A Queen’s Hospital nurse has spoken of the mental toll the coronavirus pandemic has taken on her after research revealed half of intensive care staff working are likely to be suffering from problem drinking, severe anxiety or post-traumatic stress disorder.

Victoria Sullivan, a practice development sister in BHRUT hospital’s Intensive Care Unit (ICU), told BBC Radio 4 this morning her worst moment during the pandemic was breaking the news of a death on the phone.

“I think the screams on the other end of the phone will honestly stay with me forever”, she said. “Telling someone over the phone, and all you can say is I’m sorry, while they are crying their heart out is quite traumatising.

“When you see people flouting the rules, it’s really heart-breaking and it actually makes you really angry because you are doing this unimaginable task of telling people over the phone that their loved one has passed away from this awful virus, and people are just not caring.”

A new study, from King’s College London and published in the journal Occupational Medicine, found poor mental health was common among intensive care unit (ICU) staff, and was more pronounced in nurses than in doctors or health workers on the ward.

For the study, 709 healthcare workers from nine ICUs in England completed anonymous web-based surveys in June and July 2020.

Some 291 of the staff (41 per cent) were doctors, 344 (49 per cent) were nurses, and 74 (10 per cent) were other healthcare staff.

Over half (59 per cent) reported their wellbeing as being good but 45 per cent met the threshold for probable clinical significance for at least one of the following conditions: severe depression (6 per cent), PTSD (40 per cent), severe anxiety (11 per cent) or problem drinking (7 per cent).

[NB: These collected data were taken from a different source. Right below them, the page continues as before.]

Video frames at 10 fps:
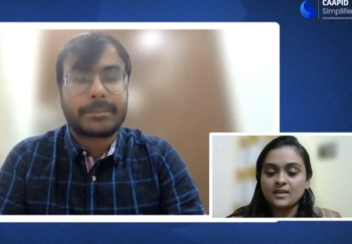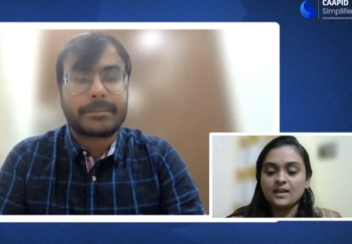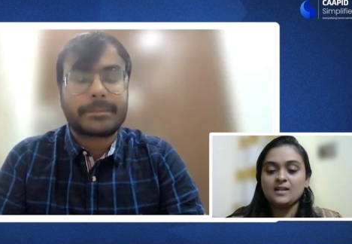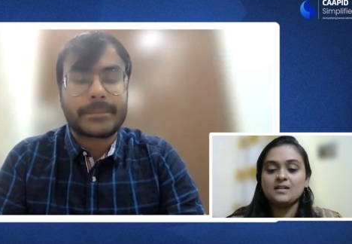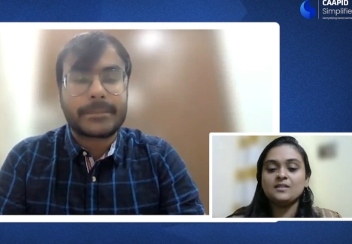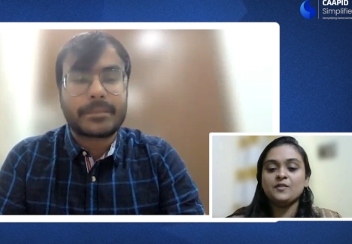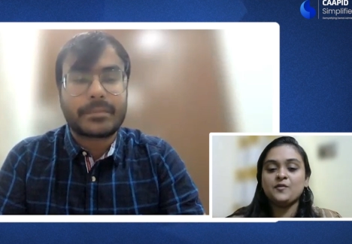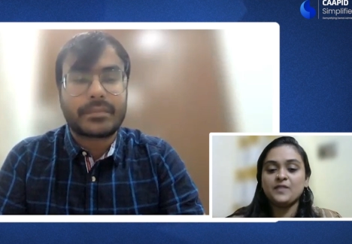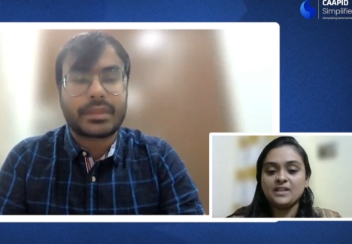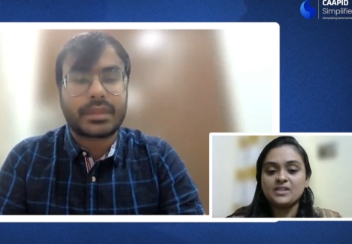Speaker 1: Yeah, until you
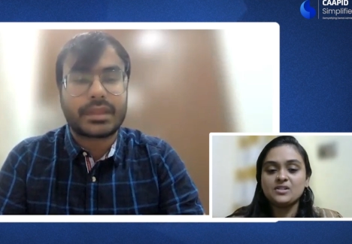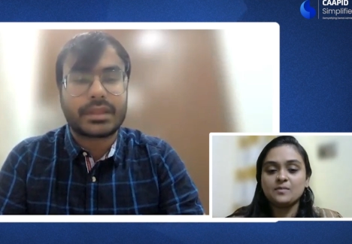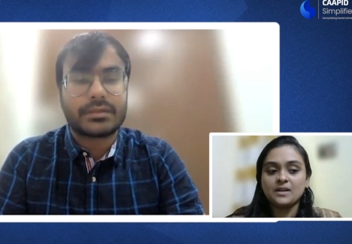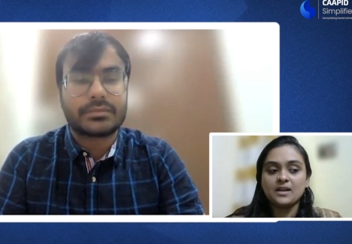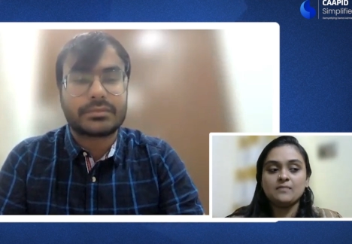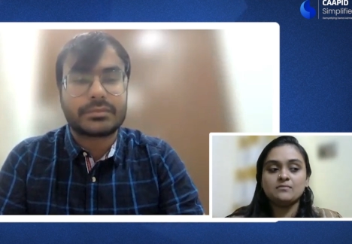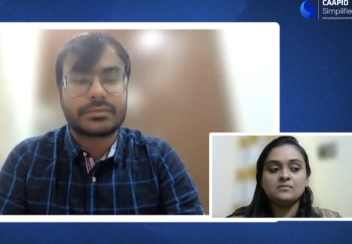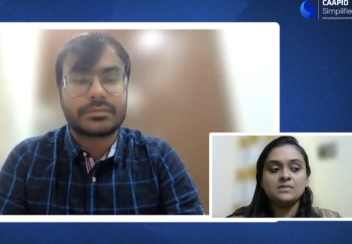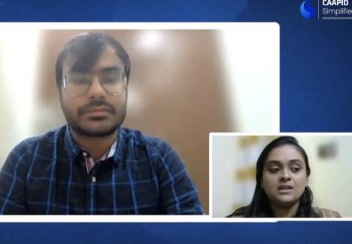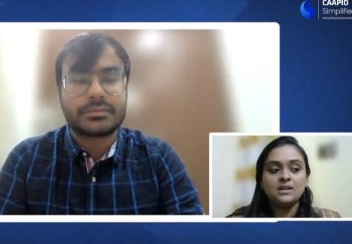finish and become,
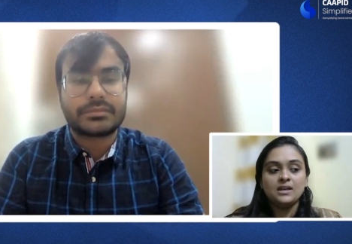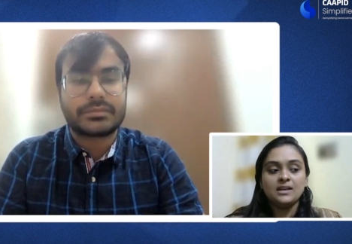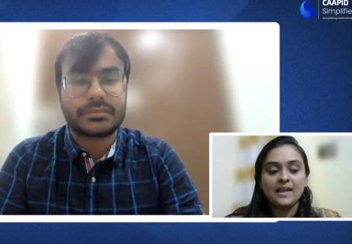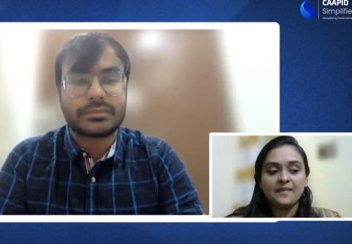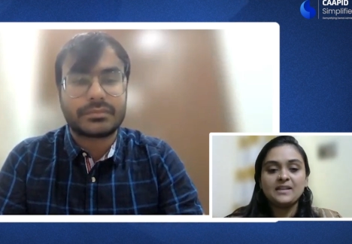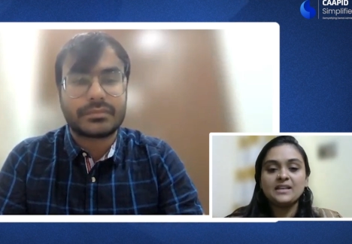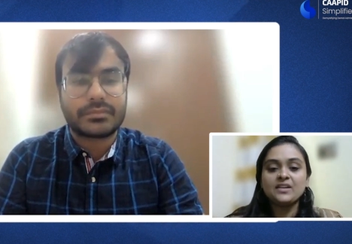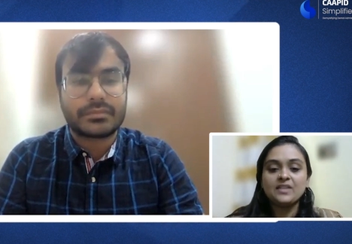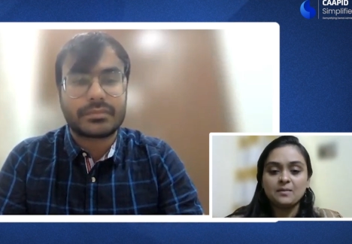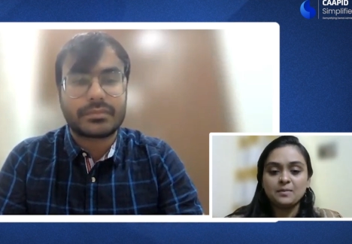get the
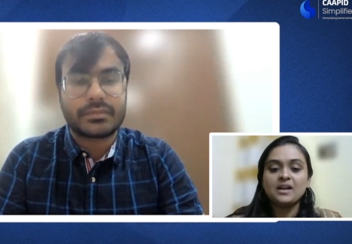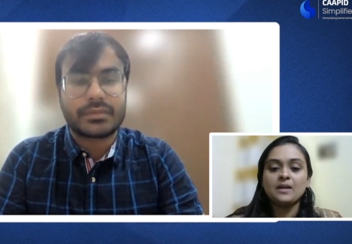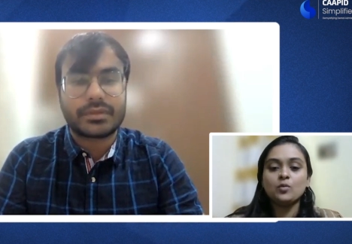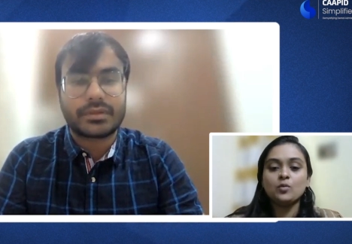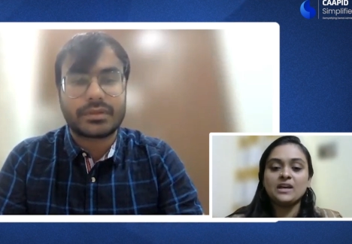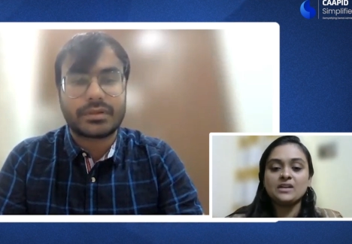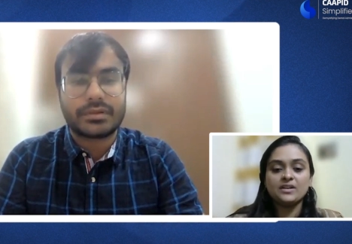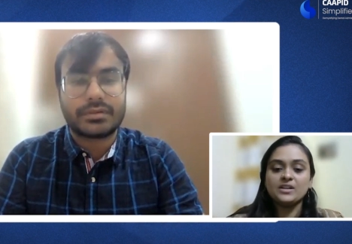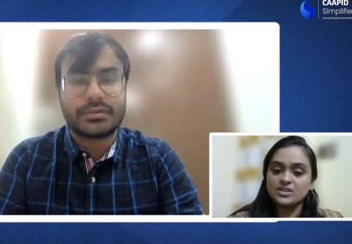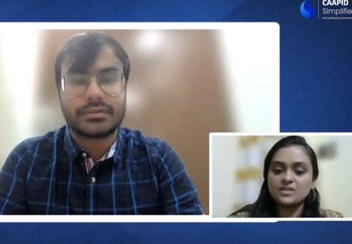degree and become more like a
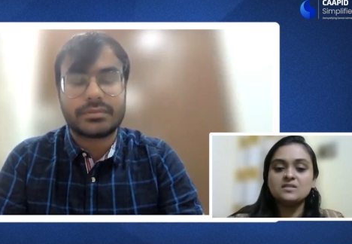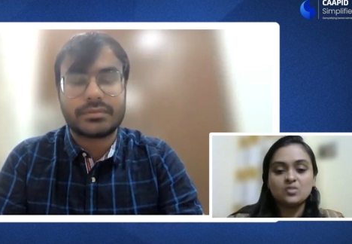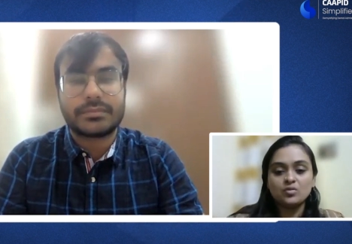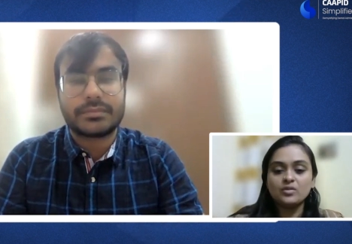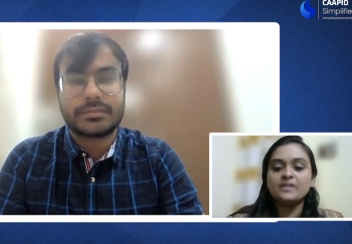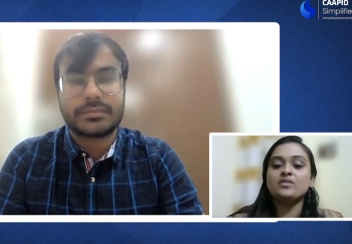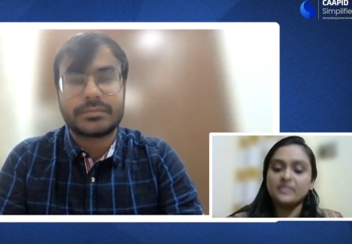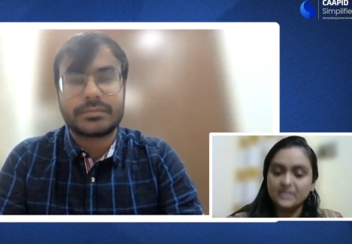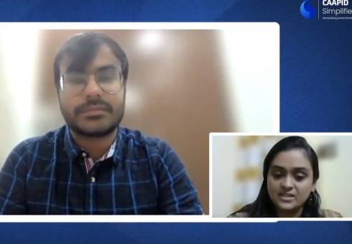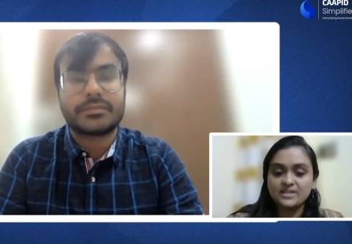traditional student or
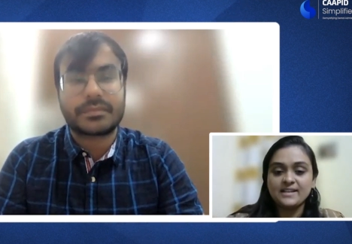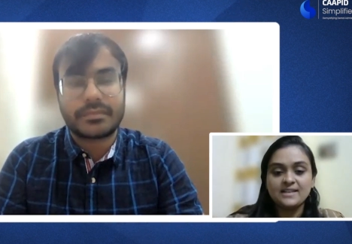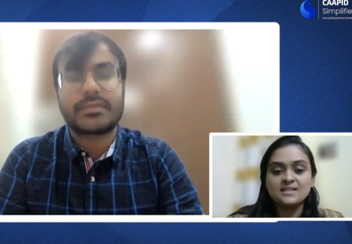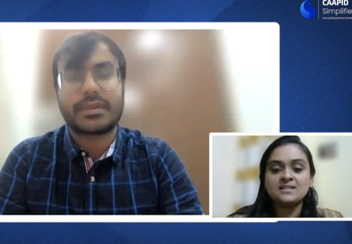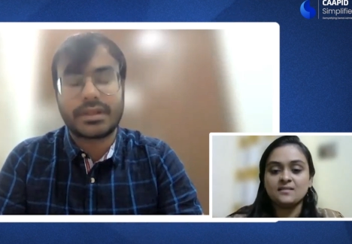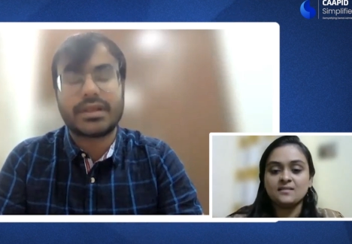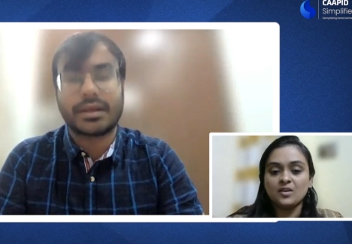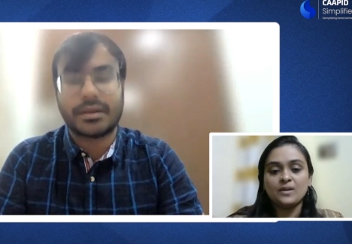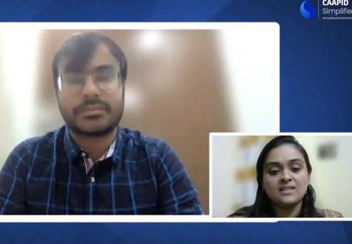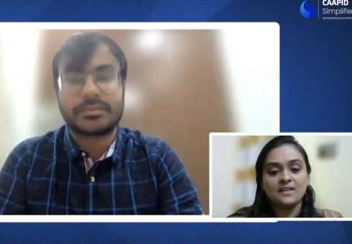traditional dentist in the
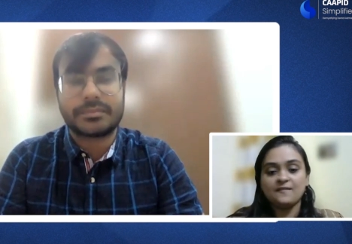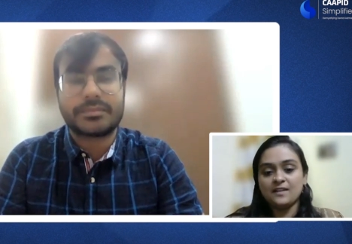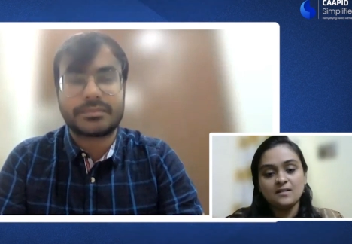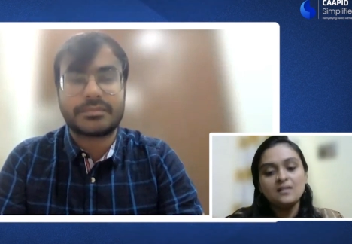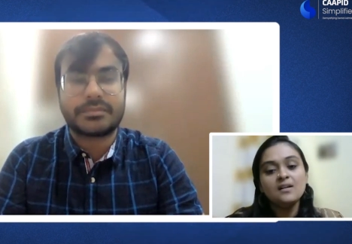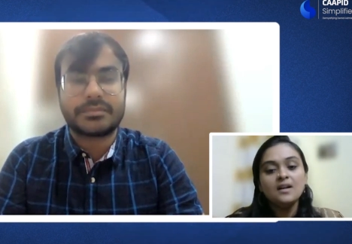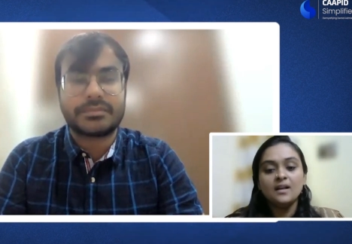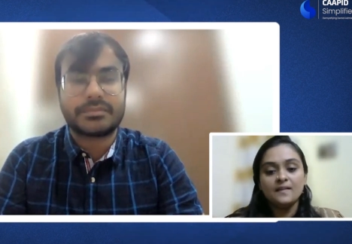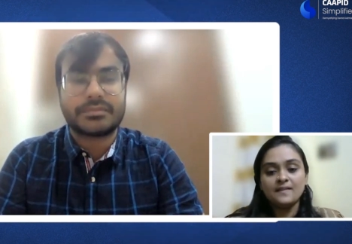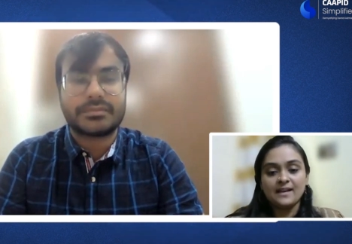US, yeah. I feel
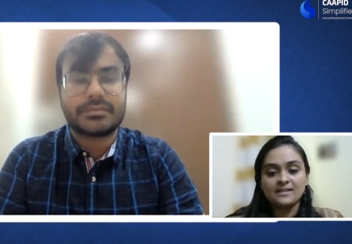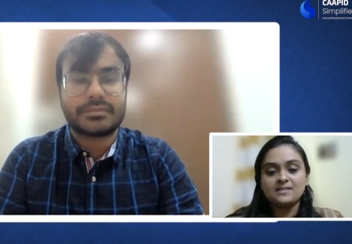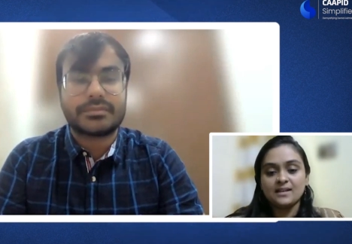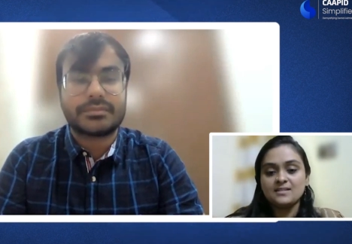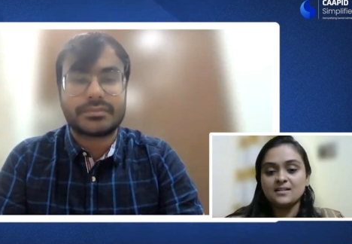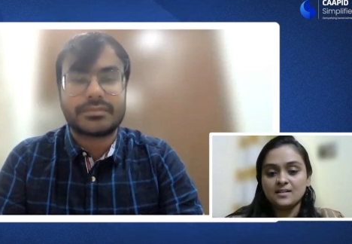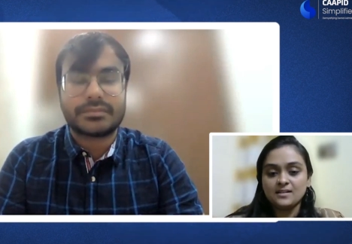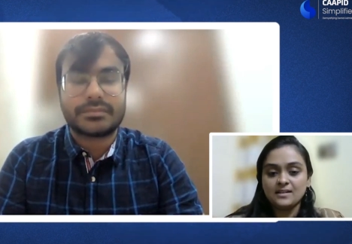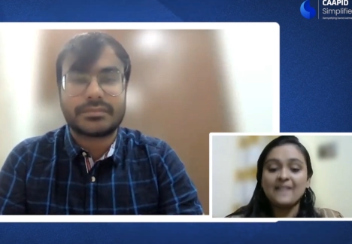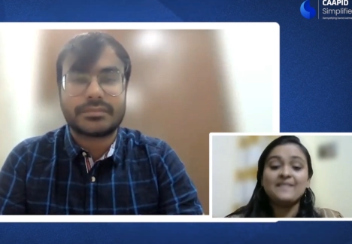that
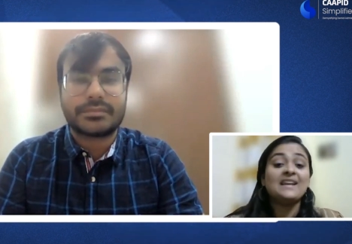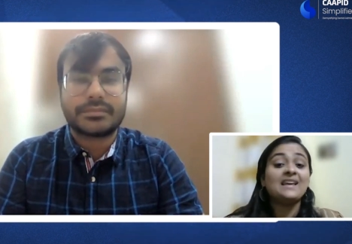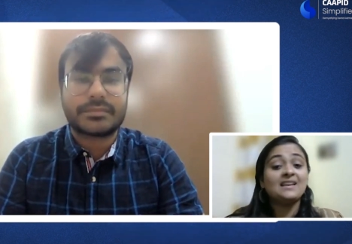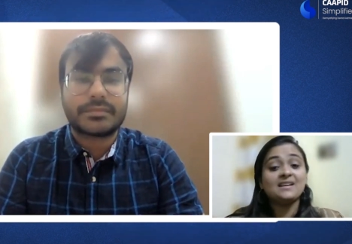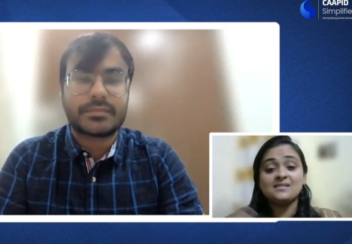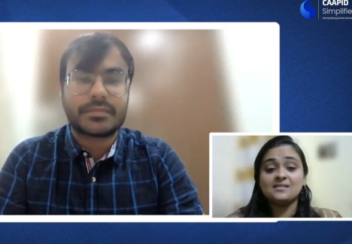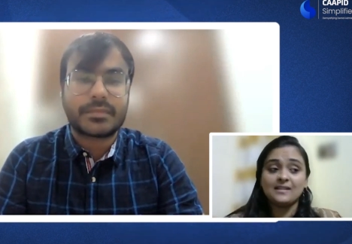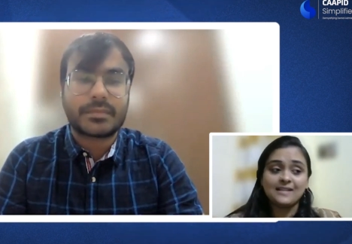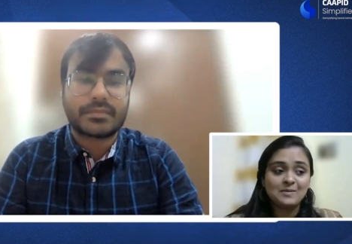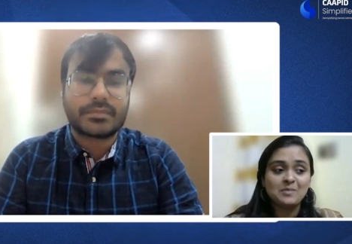uncertainty. And then I guess
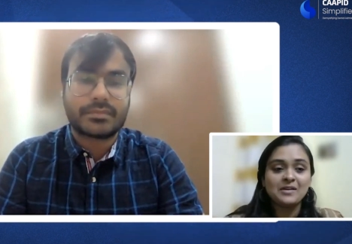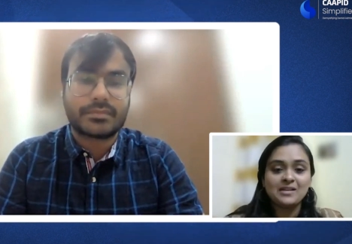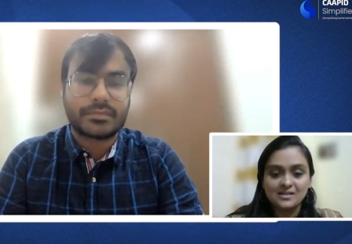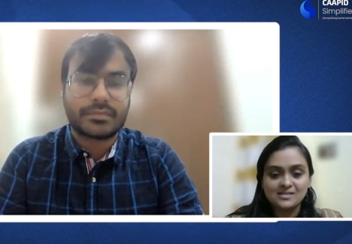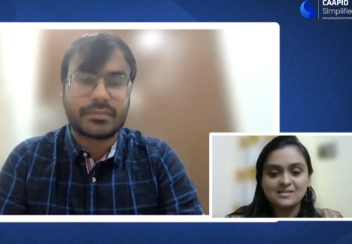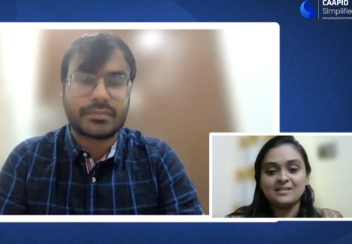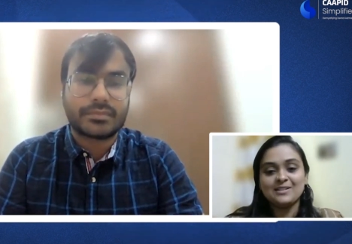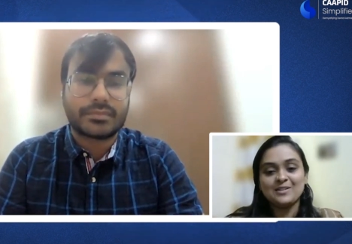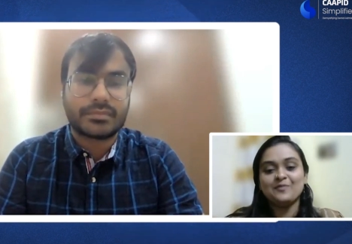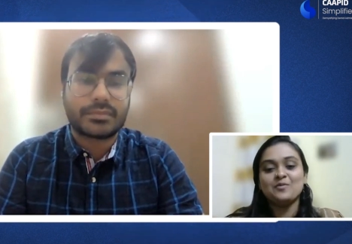then there'll be bigger
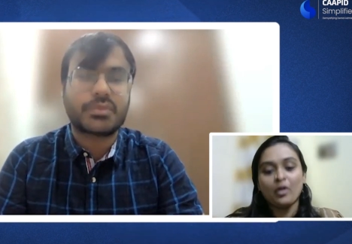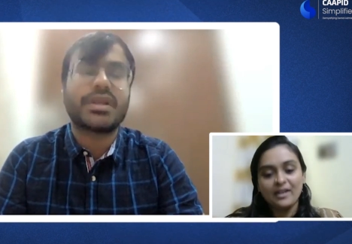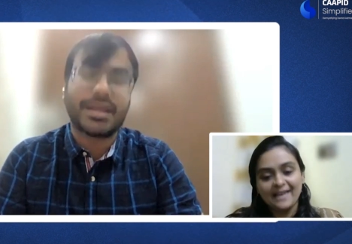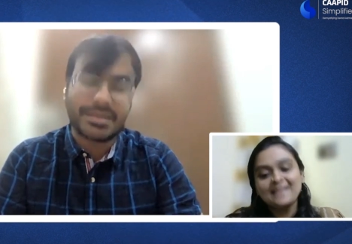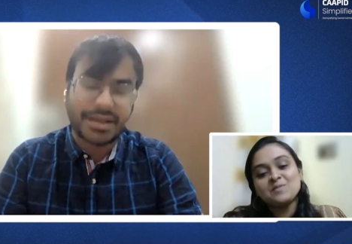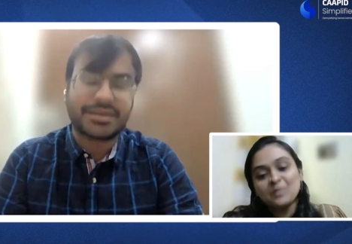uncertainty of what next.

One in eight (13 per cent) staff reported having frequent thoughts of being better off dead, or of hurting themselves in the previous two weeks.

Lead author, Professor Neil Greenberg, from the Institute of Psychiatry at King’s, said: “Our results show a substantial burden of mental health symptoms being reported by ICU staff towards the end of the first wave in July and July 2020.

“The severity of symptoms we identified are highly likely to impair some ICU staffs ability to provide high quality care as well as negatively impacting on their quality of life.

“The high rate of mortality amongst Covid-19 patients admitted to ICU – coupled with difficulty in communication and providing adequate end-of-life support to patients and their next of kin because of visiting restrictions – are very likely to have been highly challenging stressors for all staff working in ICUs.”

PTSD is caused by stressful, frightening or distressing events and symptoms include repeated nightmares and flashbacks.

Data from the Adult Psychiatric Morbidity Survey of 2004, the most recent data available, found 4 per cent of people in the general population screened positive for PTSD, rising to 13 per cent% of young women aged 16 to 24.

Some 6 per cent of people suffered anxiety disorder while 4 per cent had depression.

Prof Greenberg said that while the results of his new study were not surprising, “they should serve as a stark reminder to NHS managers of the pressing need to protect the mental health of ICU workers now in order to ensure they can deliver vital care to those in need”.

He added: “If we protect the mental health of healthcare workers during the Covid-19 pandemic, staff will be better able to sustainably deliver high quality care to the large numbers of patients seriously unwell with Covid-19.”

The researchers on the paper, including experts from University College London and the University of Oxford, said further work was now needed.

They said self-report questionnaires can sometimes overestimate the rate of clinically relevant mental health symptoms.

Dame Donna Kinnair, chief executive of the Royal College of Nursing (RCN), said: “The unprecedented demand on nursing staff during the pandemic is having a huge impact on their own wellbeing.

“The nurses I speak to every day tell me that they have no fuel left in the tank and their resilience is being seriously tested.

“It is vital the support is available where and when it is needed and that managers encourage and support staff to seek help.

“Nursing staff need help now to deal with unimaginable levels of anxiety and stress, but there must also be a long-term plan to tackle problems, like PTSD, which may reoccur over many years.”